▸ Activity
Print the whole listing below exactly, skipping every picture.

▸ Supplied material
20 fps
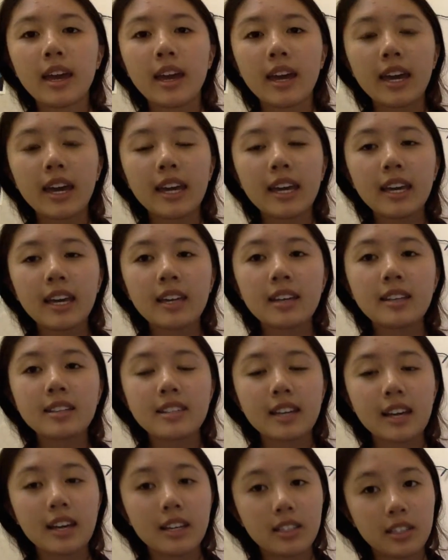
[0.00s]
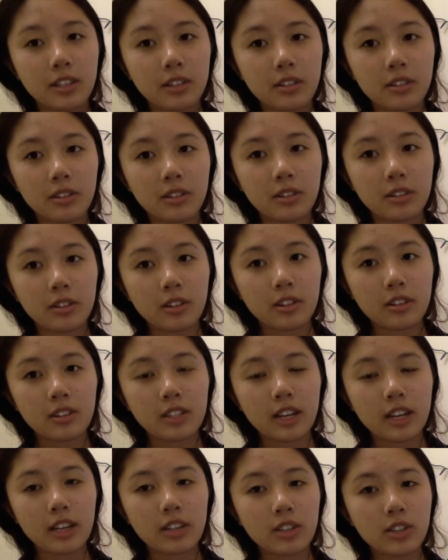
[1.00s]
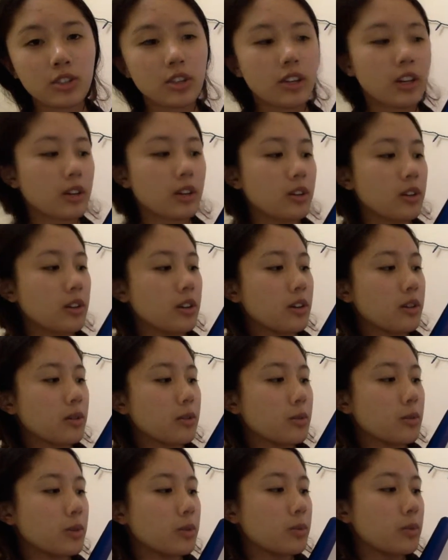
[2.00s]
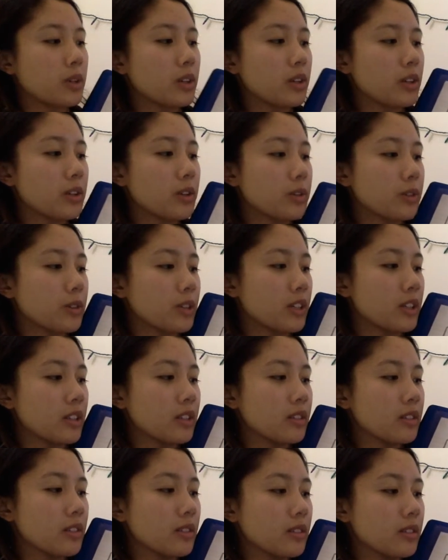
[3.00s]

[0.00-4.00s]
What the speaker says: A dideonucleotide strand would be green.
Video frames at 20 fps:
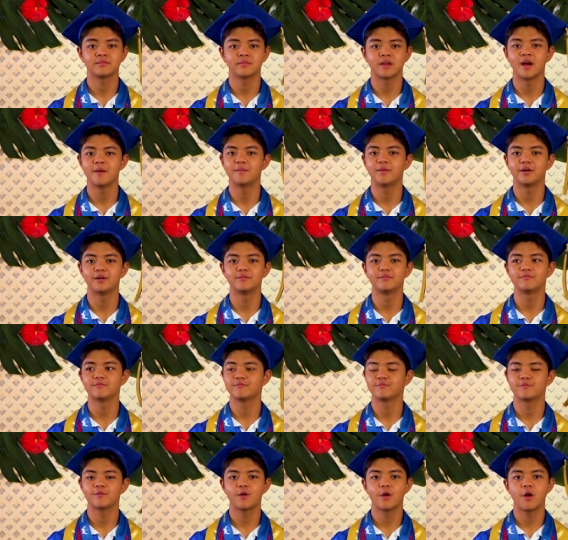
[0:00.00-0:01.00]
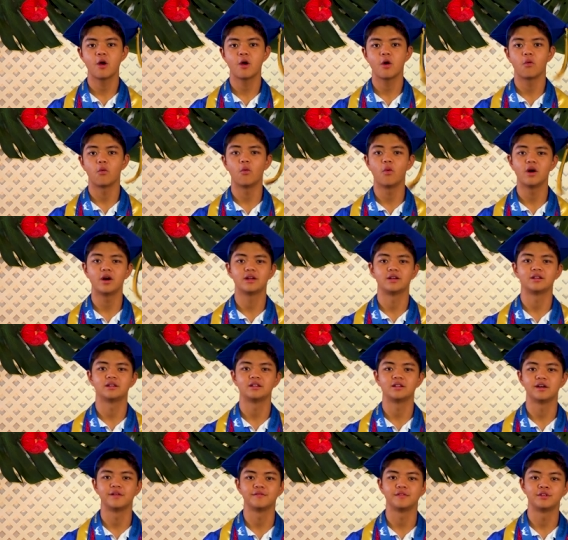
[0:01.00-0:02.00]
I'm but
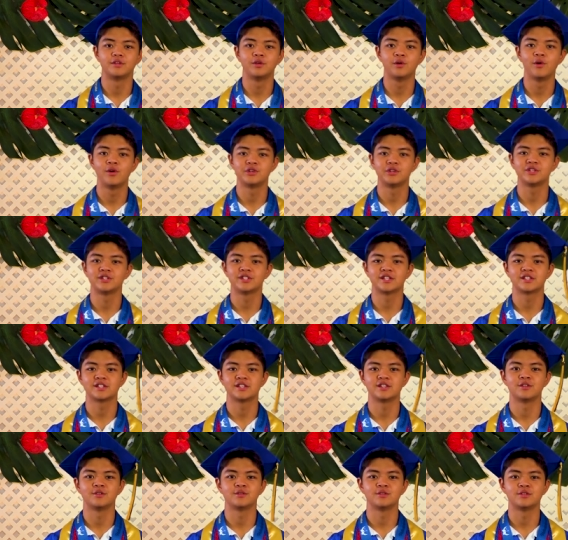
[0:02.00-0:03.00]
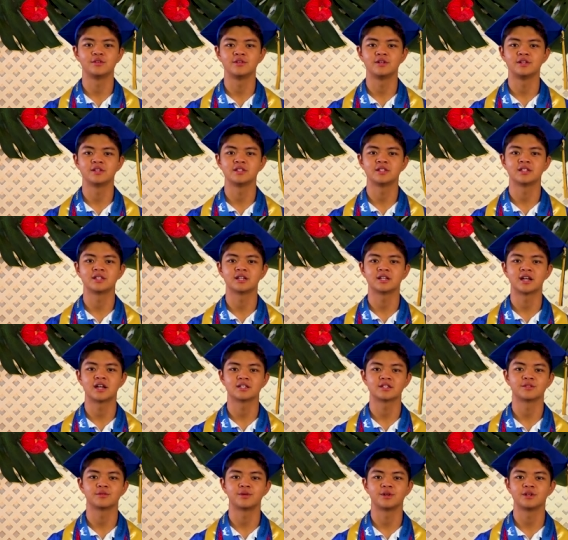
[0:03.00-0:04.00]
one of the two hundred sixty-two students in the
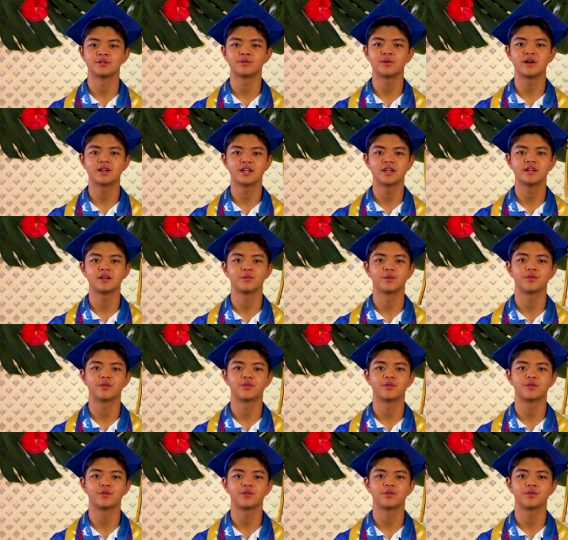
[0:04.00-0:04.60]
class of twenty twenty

▸ The answer
20 fps
[0.00s]
[1.00s]
[2.00s]
[3.00s]

[0.00-4.00s]
What the speaker says: A dideonucleotide strand would be green.
Video frames at 20 fps:
[0:00.00-0:01.00]
[0:01.00-0:02.00]
I'm but
[0:02.00-0:03.00]
[0:03.00-0:04.00]
one of the two hundred sixty-two students in the
[0:04.00-0:04.60]
class of twenty twenty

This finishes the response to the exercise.